Metamath Proof Explorer

Theorem filtop

Description: The underlying set belongs to the filter. (Contributed by FL, 20-Jul-2007) (Revised by Stefan O'Rear, 28-Jul-2015)

Ref Expression
Assertion filtop 
|- ( F e. ( Fil ` X ) -> X e. F )

Proof

Step Hyp Ref Expression
1 filfbas 
 |-  ( F e. ( Fil ` X ) -> F e. ( fBas ` X ) )
2 fbasne0 
 |-  ( F e. ( fBas ` X ) -> F =/= (/) )
3 1 2 syl 
 |-  ( F e. ( Fil ` X ) -> F =/= (/) )
4 n0 
 |-  ( F =/= (/) <-> E. x x e. F )
5 filelss 
 |-  ( ( F e. ( Fil ` X ) /\ x e.
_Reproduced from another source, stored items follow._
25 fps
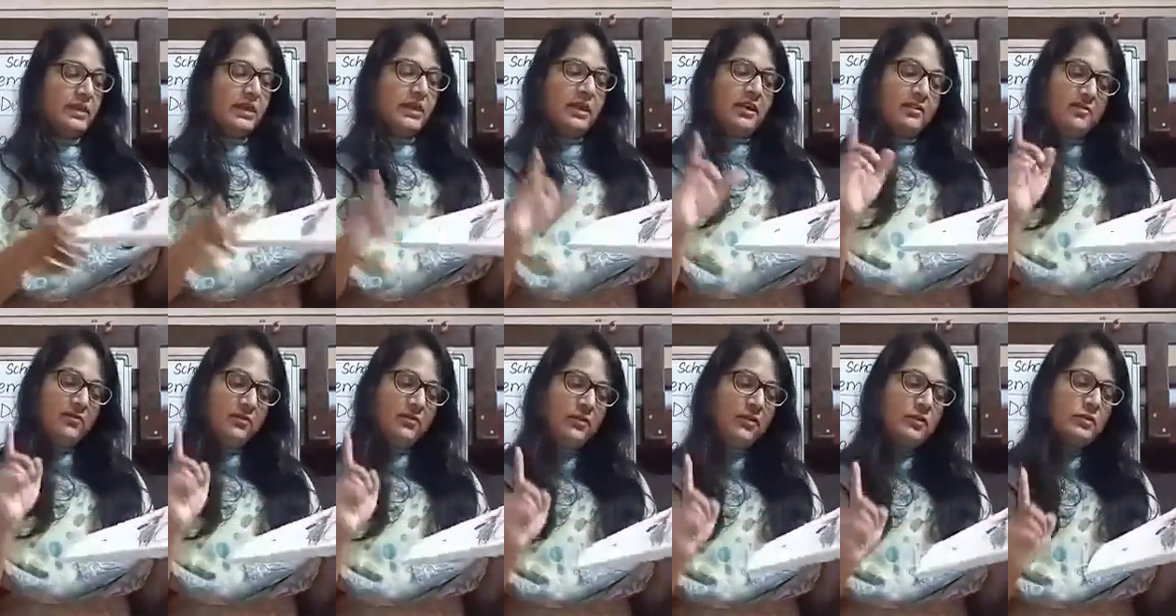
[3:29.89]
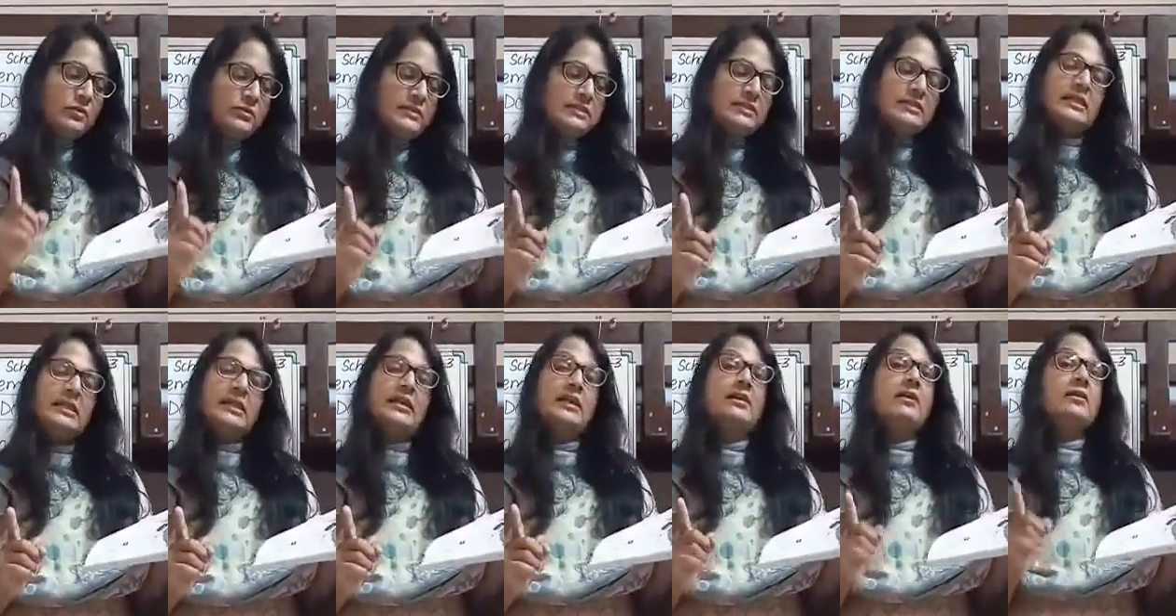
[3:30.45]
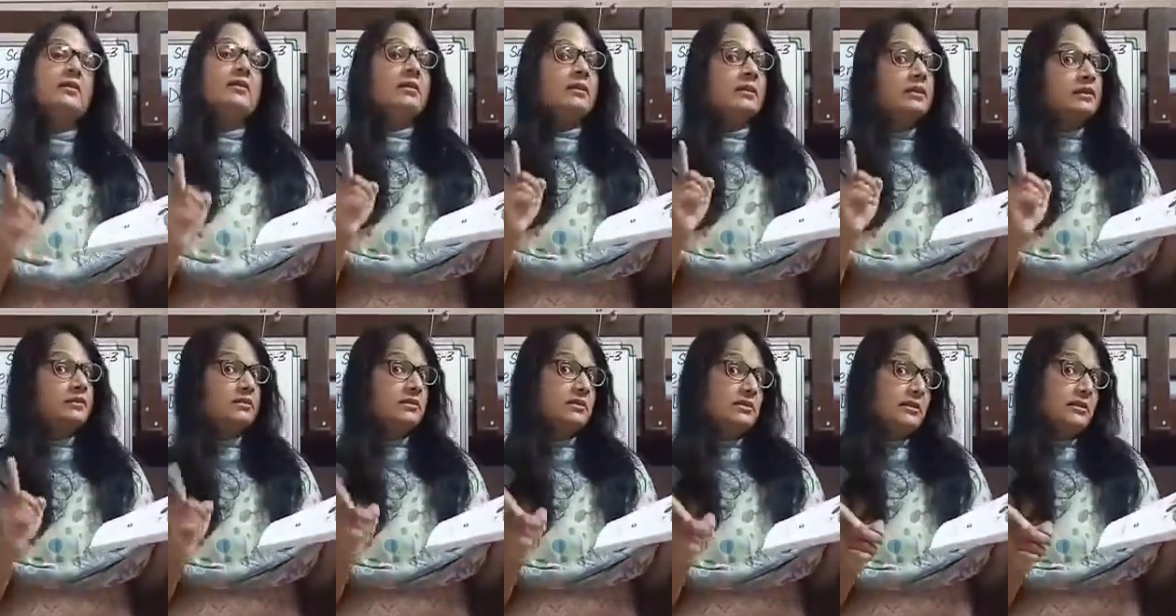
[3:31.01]
If you see a
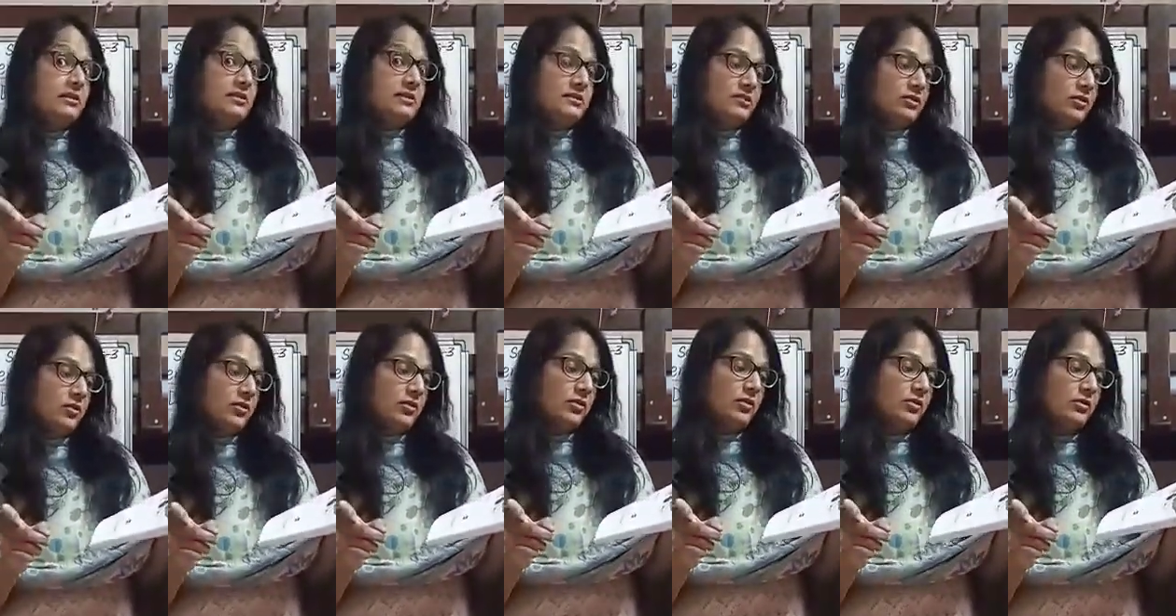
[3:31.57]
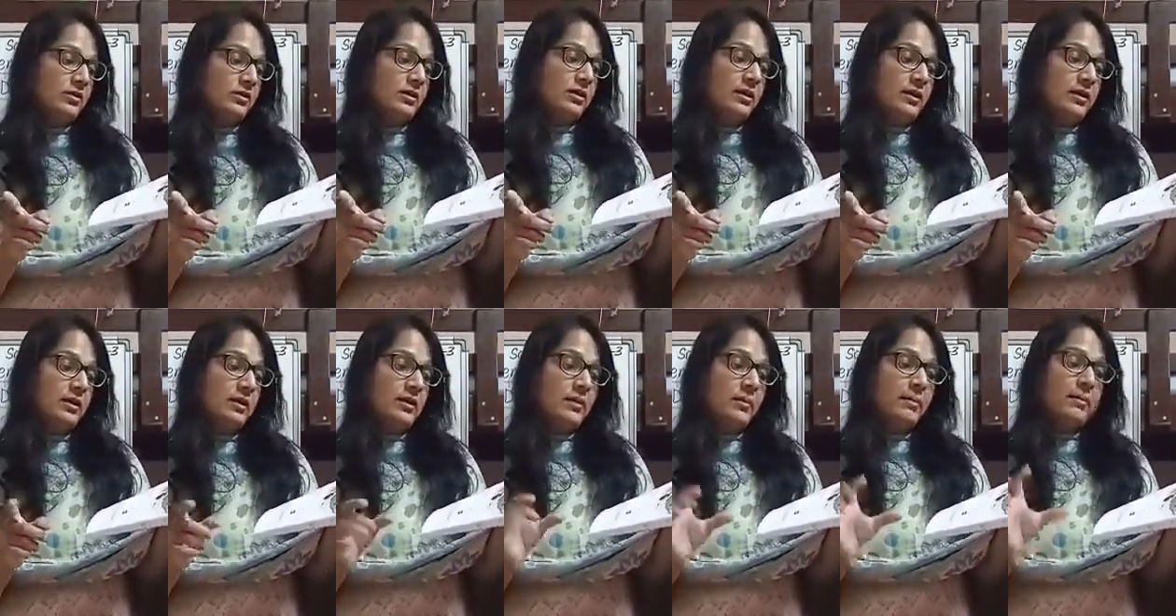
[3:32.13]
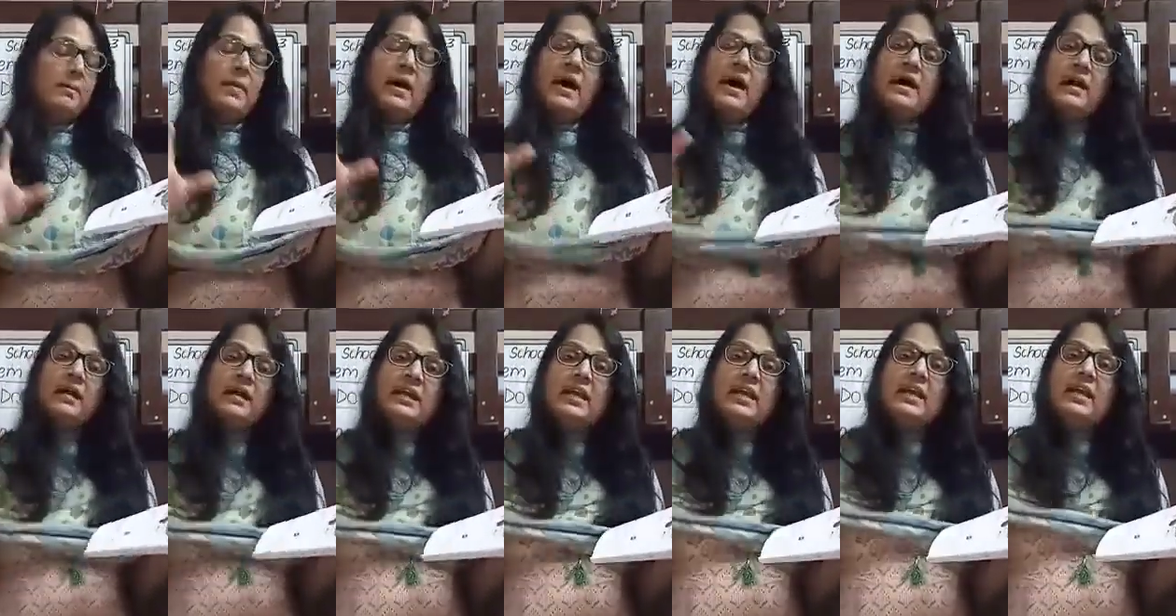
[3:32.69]
little dog
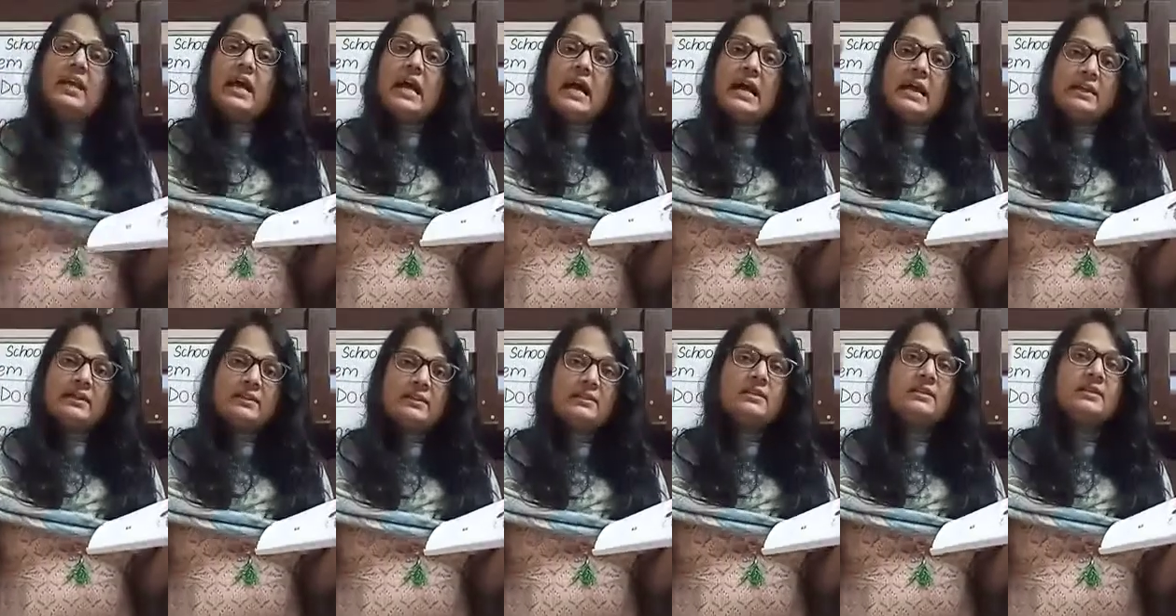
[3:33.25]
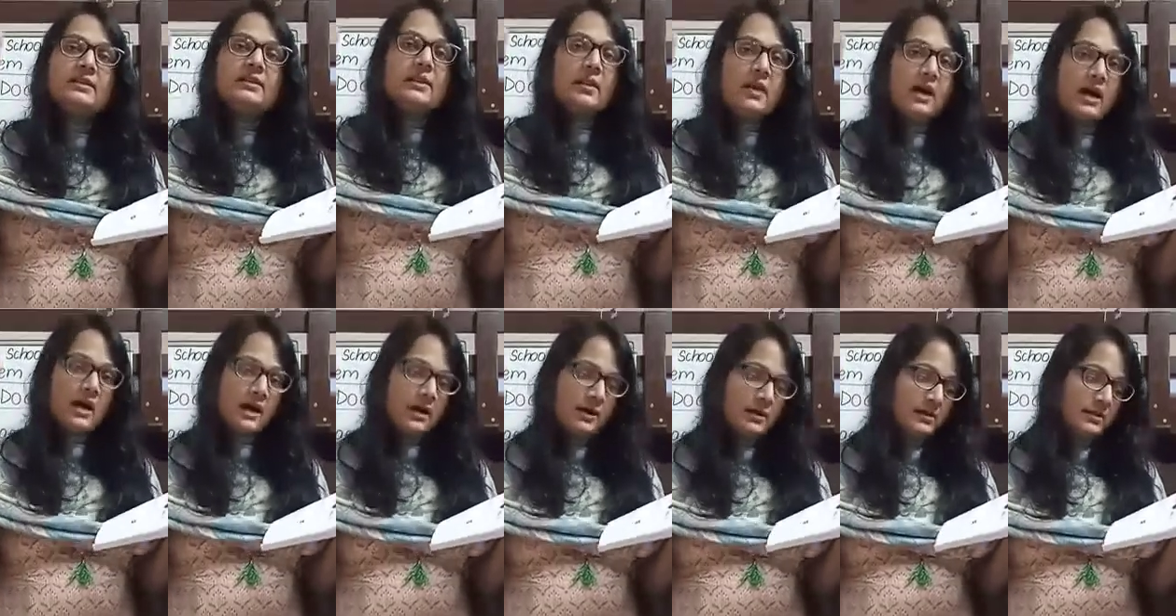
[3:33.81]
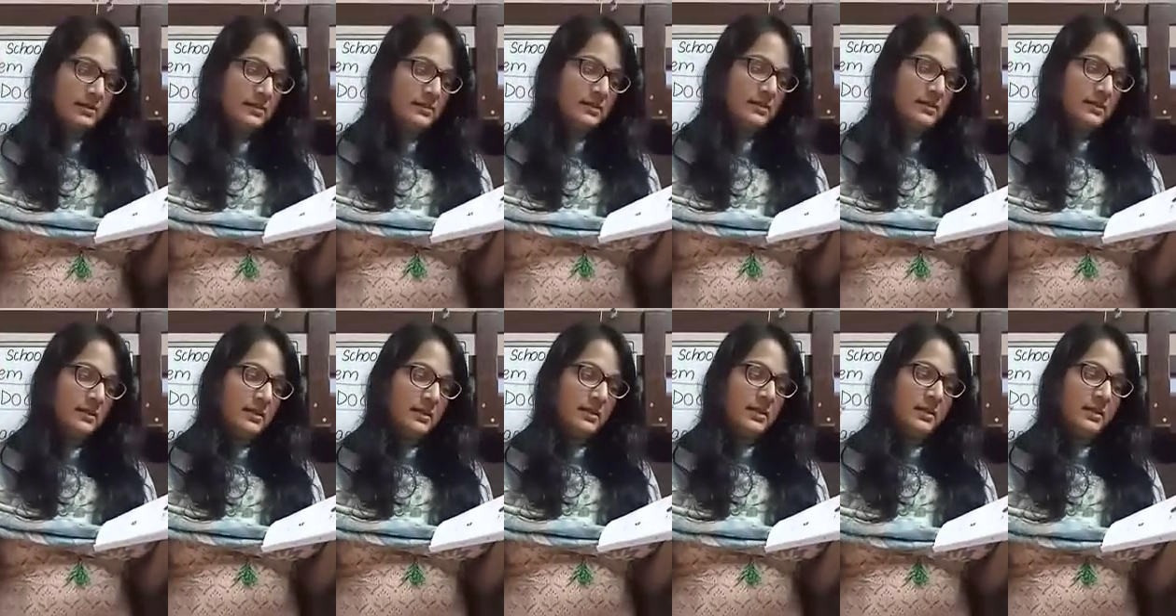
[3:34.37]
barking at the cars,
F ) -> x C_ X )
6 ssid 
 |-  X C_ X
7 filss 
 |-  ( ( F e. ( Fil ` X ) /\ ( x e. F /\ X C_ X /\ x C_ X ) ) -> X e. F )
8 7 3exp2 
 |-  ( F e. ( Fil ` X ) -> ( x e. F -> ( X C_ X -> ( x C_ X -> X e. F ) ) ) )
9 8 imp 
 |-  ( ( F e. ( Fil ` X ) /\ x e. F ) -> ( X C_ X -> ( x C_ X -> X e. F ) ) )
10 6 9 mpi 
 |-  ( ( F e. ( Fil ` X ) /\ x e. F ) -> ( x C_ X -> X e. F ) )
11 5 10 mpd 
 |-  ( ( F e. ( Fil ` X ) /\ x e. F ) -> X e. F )
12 11 ex 
 |-  ( F e. ( Fil ` X ) -> ( x e. F -> X e. F ) )
13 12 exlimdv 
 |-  ( F e. ( Fil ` X ) -> ( E. x x e. F -> X e. F ) )
14 4 13 syl5bi 
 |-  ( F e. ( Fil ` X ) -> ( F =/= (/) -> X e. F ) )
15 3 14 mpd 
 |-  ( F e. ( Fil ` X ) -> X e. F )